The Specter of Compensation: Mexican Claims against the US Government, 1868–1941

Sunday, January 7, 2018: 11:40 AM
Columbia 11 (Washington Hilton)
Allison Powers Useche, Columbia University
This paper explains how Mexican nationals living in the United States used the 1923-1937 U.S.-Mexico General Claims Commission to argue that the American justice system violated international law. Although the Claims Commission was designed to de-politicize injustices carried out by one government against citizens of the other through compensating the market value of damages, hundreds of Mexican nationals turned to this international arbitration tribunal to argue that the American legal system fell short of the standard of civilization its lawyers advocated.

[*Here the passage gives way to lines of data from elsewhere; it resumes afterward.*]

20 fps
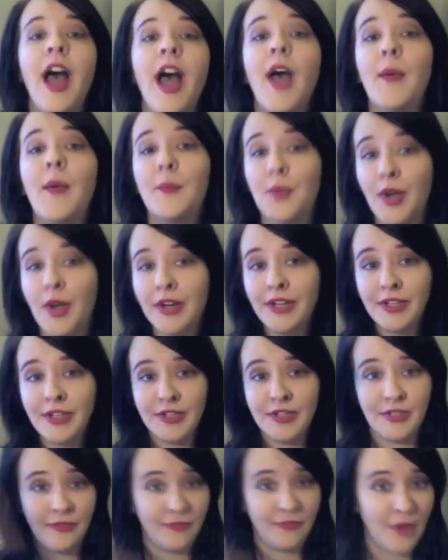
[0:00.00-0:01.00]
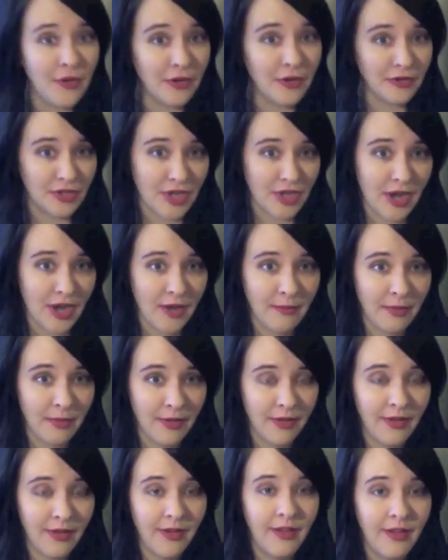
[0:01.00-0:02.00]
brought it into Photoshop,
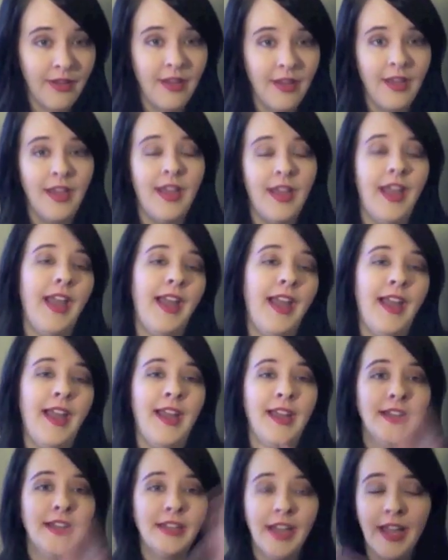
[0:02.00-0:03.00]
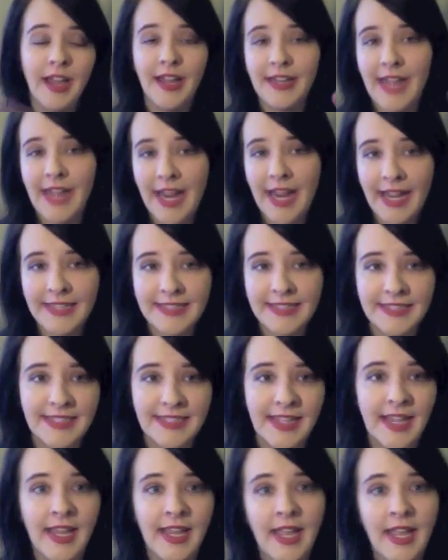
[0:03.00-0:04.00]
and enhanced
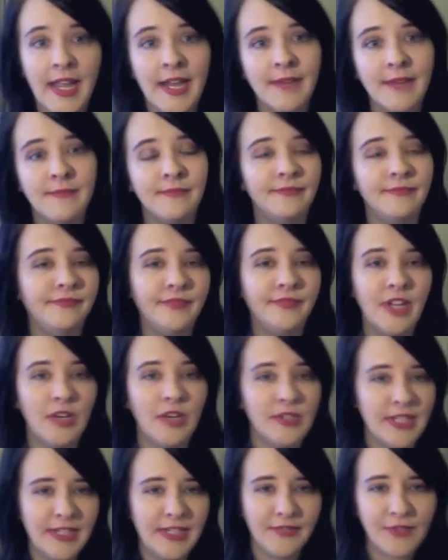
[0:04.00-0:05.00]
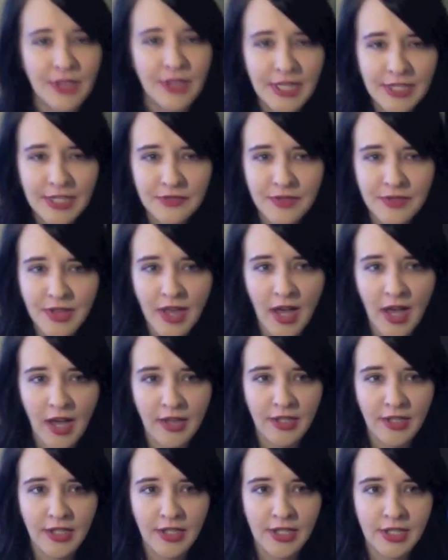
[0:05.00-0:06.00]
it, did different things with the
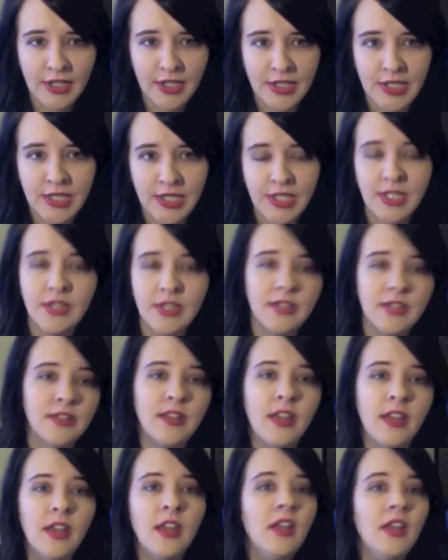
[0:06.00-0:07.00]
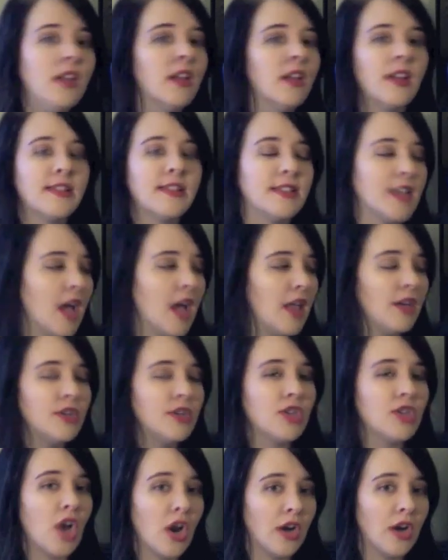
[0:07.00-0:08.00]
colors, because the colors
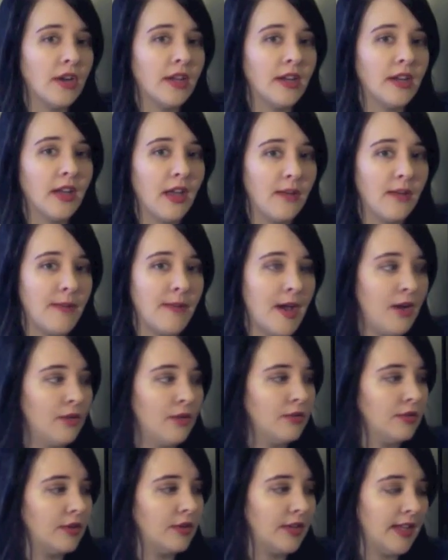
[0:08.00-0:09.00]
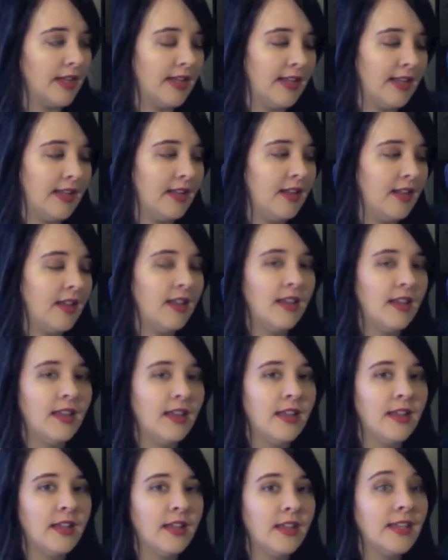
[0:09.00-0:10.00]
aren't going to come out looking
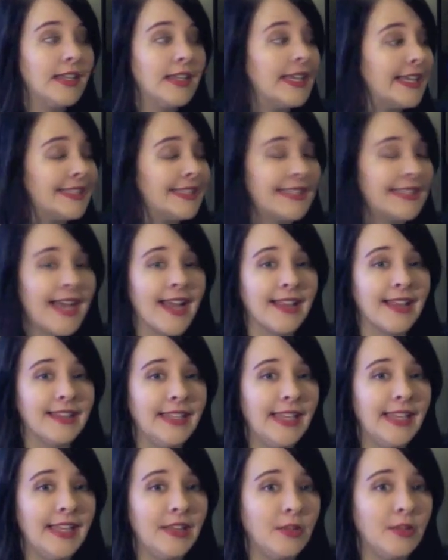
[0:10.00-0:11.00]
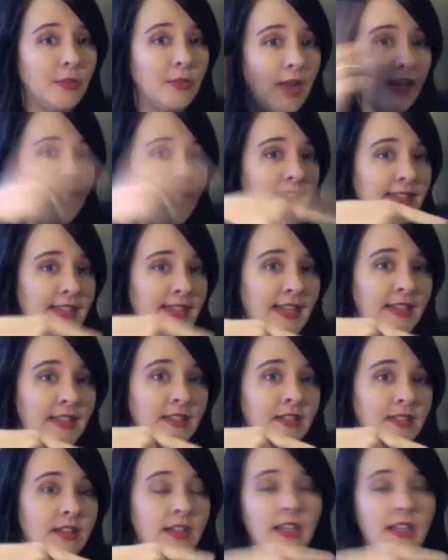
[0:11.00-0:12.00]
exactly the way they did
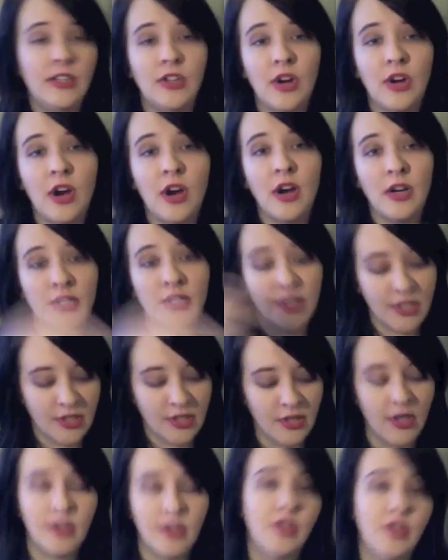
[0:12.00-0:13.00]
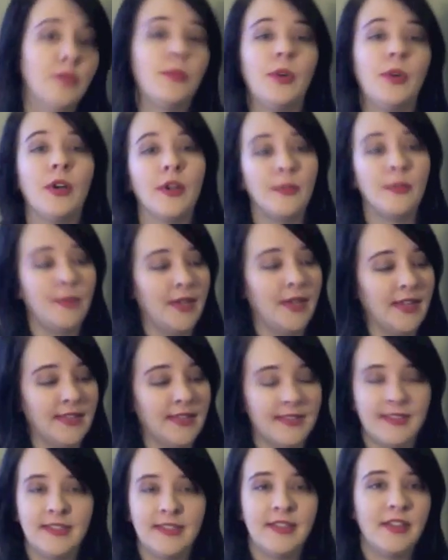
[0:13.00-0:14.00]
in your art on your book,
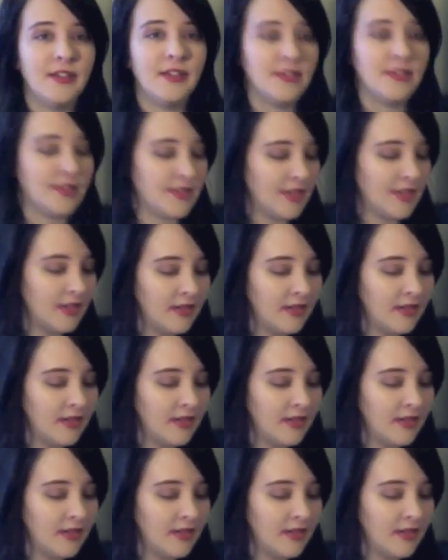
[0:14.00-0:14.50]
because there's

As their denial of justice charges against the US accumulated, detailing episodes of police violence, land theft, involuntary servitude, and lack of basic legal protection, these claimants forced the tribunal to address the problem of how to deal with state actions that complied with American constitutional requirements, but violated the Law of Nations. When confronted with this question, American State Department lawyers devised a new strategy to ensure that claims like these would be disallowed. They pointed to a clause in Mexico’s 1886 Nationality Law mandating that all nationals residing in another country for more than ten years remain engaged in “productive economic activity,” and asserted that the majority of claimants against the US could not seek remedies in an international tribunal because they had lost their Mexican nationality by failing to remain economically productive while living abroad. In tracing these contests over commercial personhood, citizenship and statelessness, the presentation uncovers a forgotten moment of struggle over the limits and possibilities of international law to address structural injustices within the American legal system.